Birth Date: | 19 October 1992 |
Birth Place: | Kansas City, Missouri, U.S. |
Height: | 5feet |
Sport: | Paralympic athletics |
Event: | Sprint |
Disability Class: | T11 |
Coach: | Joaquim Cruz |
David Brown (born October 19, 1992) is a visually impaired American sprint runner. He competed over 100–400 m distances at the 2012 and 2016 Paralympics and 2013 and 2015 world championships and won the 100 m event in 2015 and 2016. He currently holds the world record in the 200 m run for the T11 class and previously held world and Paralympic records for the 100 m run (T11), being the first totally blind athlete to run within 11 seconds.[1]
He was born in Kansas City, Missouri, to Francine Brown, and has an elder sister named Breana. At the age of 15 months, he was diagnosed with Kawasaki disease, which led to glaucoma and complete blindness by the age of 13. Consequently, Brown moved from Kansas City to St. Louis to attend the Missouri School for the Blind at 11.[2] While at the Missouri School for the Blind, Brown met his first running coach, Tim Cobb, who helped him join the United States Association of Blind Athletes.[3]
Brown practiced multiple sports, including basketball, wrestling, volleyball and goalball before turning to athletics.[4]

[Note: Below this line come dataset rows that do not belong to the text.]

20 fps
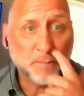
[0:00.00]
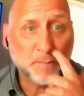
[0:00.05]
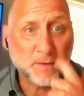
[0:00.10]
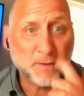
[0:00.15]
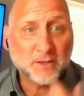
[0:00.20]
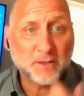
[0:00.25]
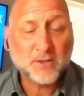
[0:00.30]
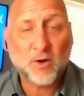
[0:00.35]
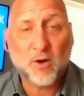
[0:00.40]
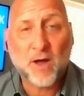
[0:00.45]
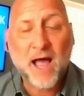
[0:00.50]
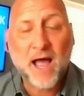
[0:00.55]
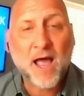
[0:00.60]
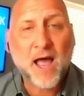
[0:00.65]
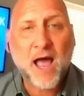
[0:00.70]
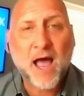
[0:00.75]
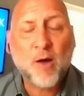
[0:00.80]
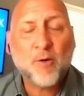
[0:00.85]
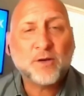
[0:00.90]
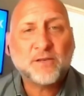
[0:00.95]
Yeah. So
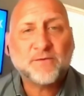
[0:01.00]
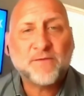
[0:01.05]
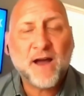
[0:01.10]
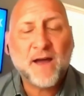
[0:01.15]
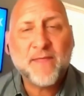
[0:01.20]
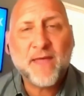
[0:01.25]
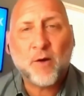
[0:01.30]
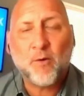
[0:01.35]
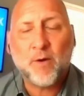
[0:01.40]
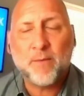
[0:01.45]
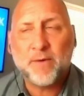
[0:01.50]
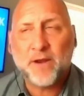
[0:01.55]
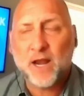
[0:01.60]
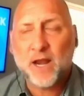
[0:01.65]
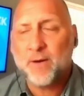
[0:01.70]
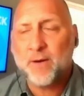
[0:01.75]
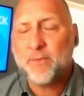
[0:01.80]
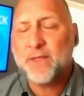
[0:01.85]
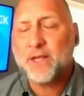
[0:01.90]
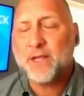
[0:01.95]
I was fine that way. But I
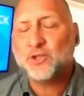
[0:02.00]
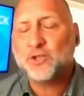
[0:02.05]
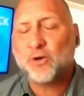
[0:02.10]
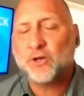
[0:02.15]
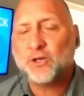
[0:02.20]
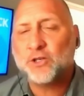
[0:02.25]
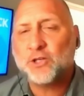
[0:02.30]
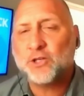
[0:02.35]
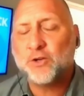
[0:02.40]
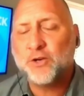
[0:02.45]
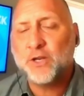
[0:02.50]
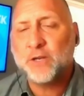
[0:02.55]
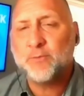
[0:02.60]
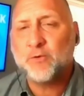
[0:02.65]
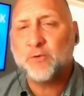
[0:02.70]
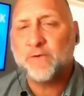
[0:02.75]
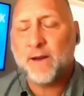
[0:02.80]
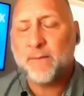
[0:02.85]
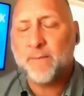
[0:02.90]
remember that George Clooney movie.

Brown began competing in abled athletics in 2006 during the Colorado Rocky Mountain State Games, competing in high jump, long jump, and wrestling events. Following his vision loss, he switched his focus to the 100 metres and 200 metres events, winning an essay contest to attend the 2008 Summer Paralympics and making his senior international debut at the 2011 Parapan American Games.
In May 2012, Brown started training with his current coach, Brazilian Olympic champion Joaquim Cruz, at the United States Olympic Training Center site of Chula Vista, California. Brown competed in the 2012 Summer Paralympics, reaching the semifinals in both the 100 meters and 200 meters.
Since 2014, he runs with Jerome Avery, who has competed as a guide at four consecutive Paralympics since 2004, except for the 2020 Summer Paralympics where Brown was guided by Moray Steward.
Brown and Avery were featured in the short documentary Untethered, produced by Swiss sportswear company On and released on August 3, 2021. The documentary was filmed in New York City over the course of 15 months with a team featuring J. B. Smoove and Black Thought.[5]
Brown is a music lover who appreciates a wide variety of genres, including classical music, country, gospel, jazz or reggae. He has played the drums, piano and tenor saxophone in a jazz band or at a local church.